Action item: Restate the records word for word. Include no pictures.

Listed entries:
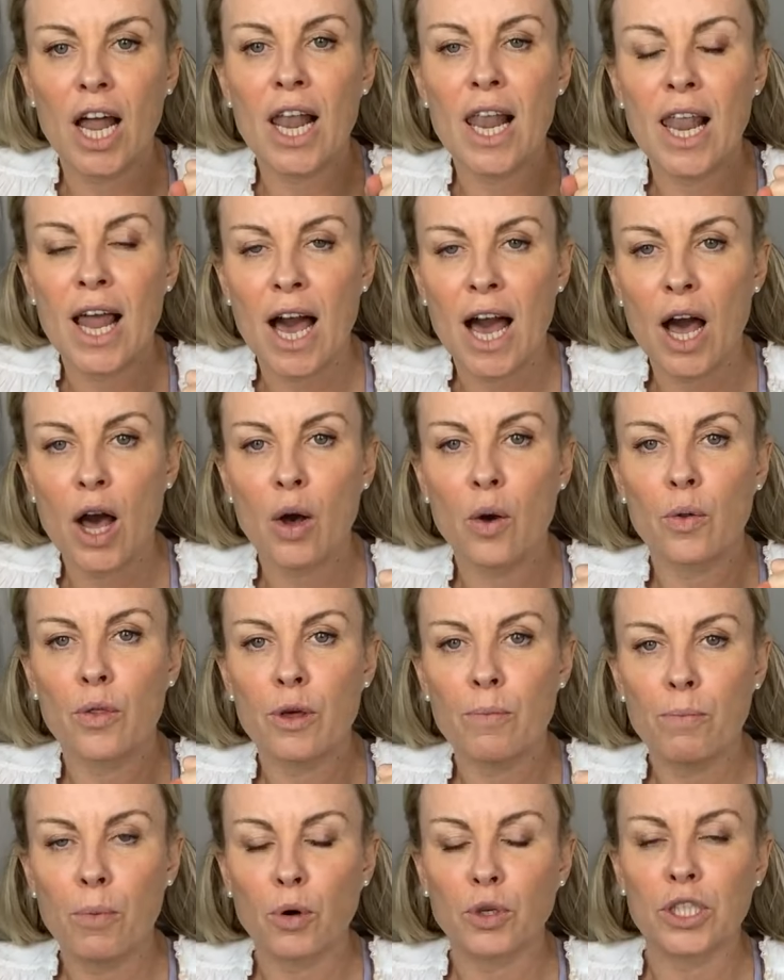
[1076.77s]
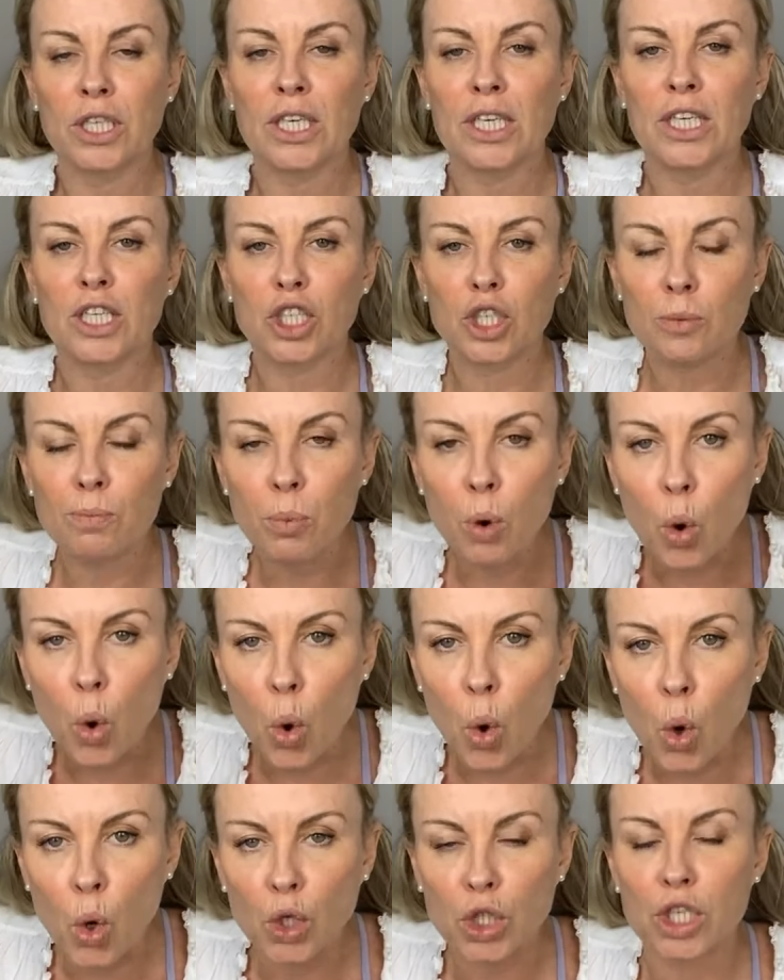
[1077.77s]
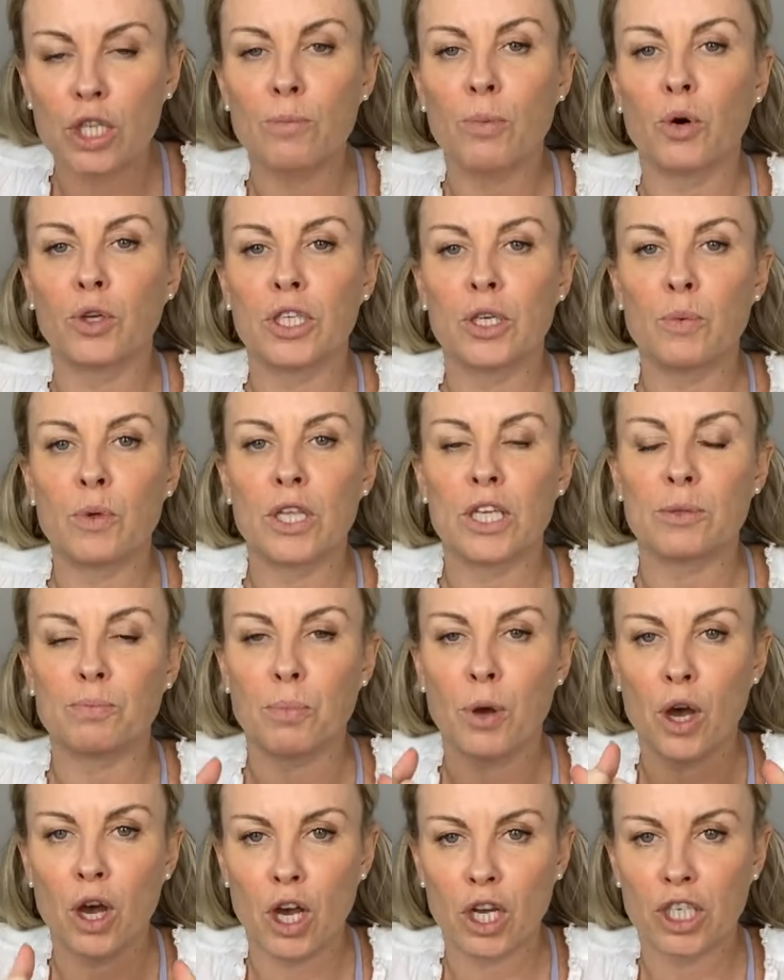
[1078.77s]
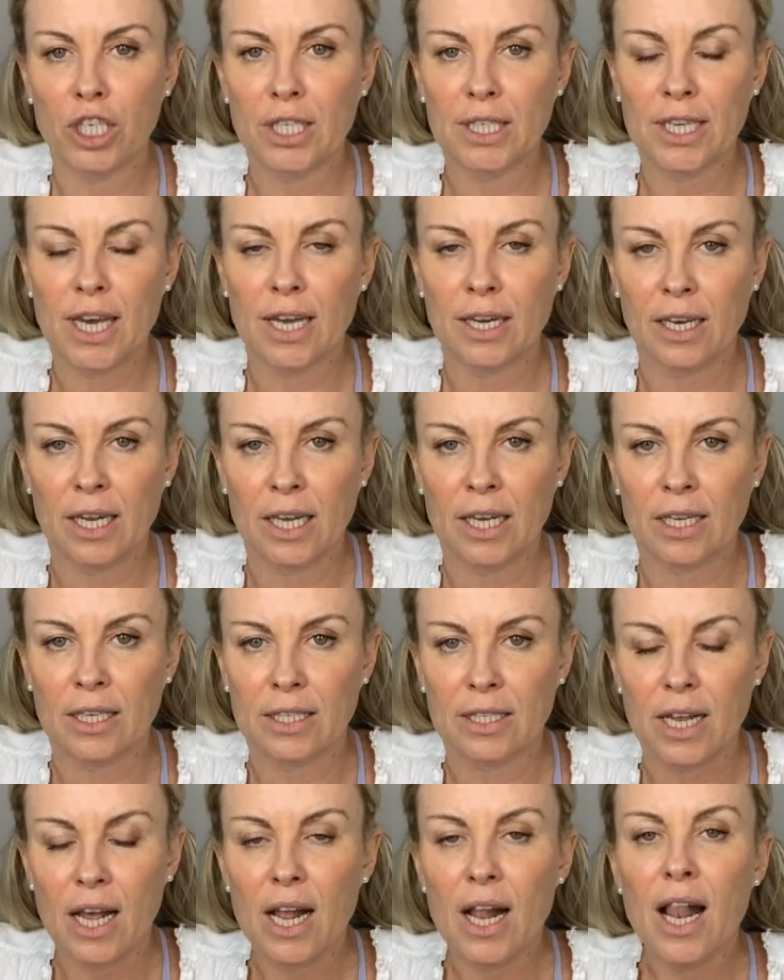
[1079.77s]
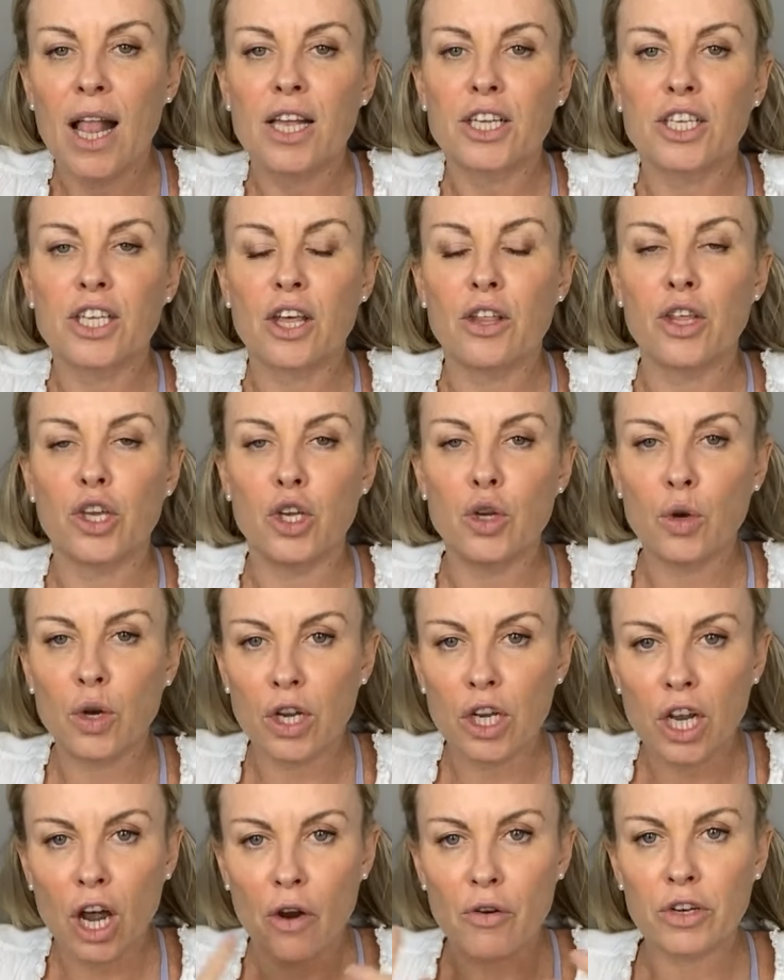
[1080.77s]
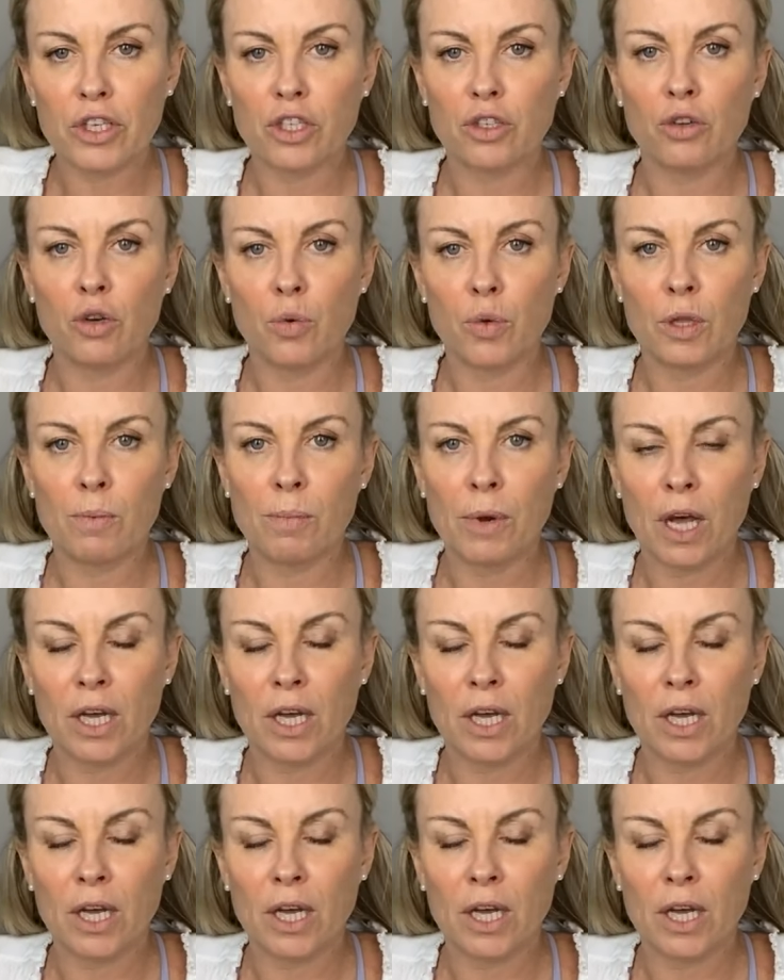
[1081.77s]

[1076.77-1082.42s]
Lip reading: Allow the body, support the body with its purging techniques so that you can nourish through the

The answer:
[1076.77s]
[1077.77s]
[1078.77s]
[1079.77s]
[1080.77s]
[1081.77s]

[1076.77-1082.42s]
Lip reading: Allow the body, support the body with its purging techniques so that you can nourish through the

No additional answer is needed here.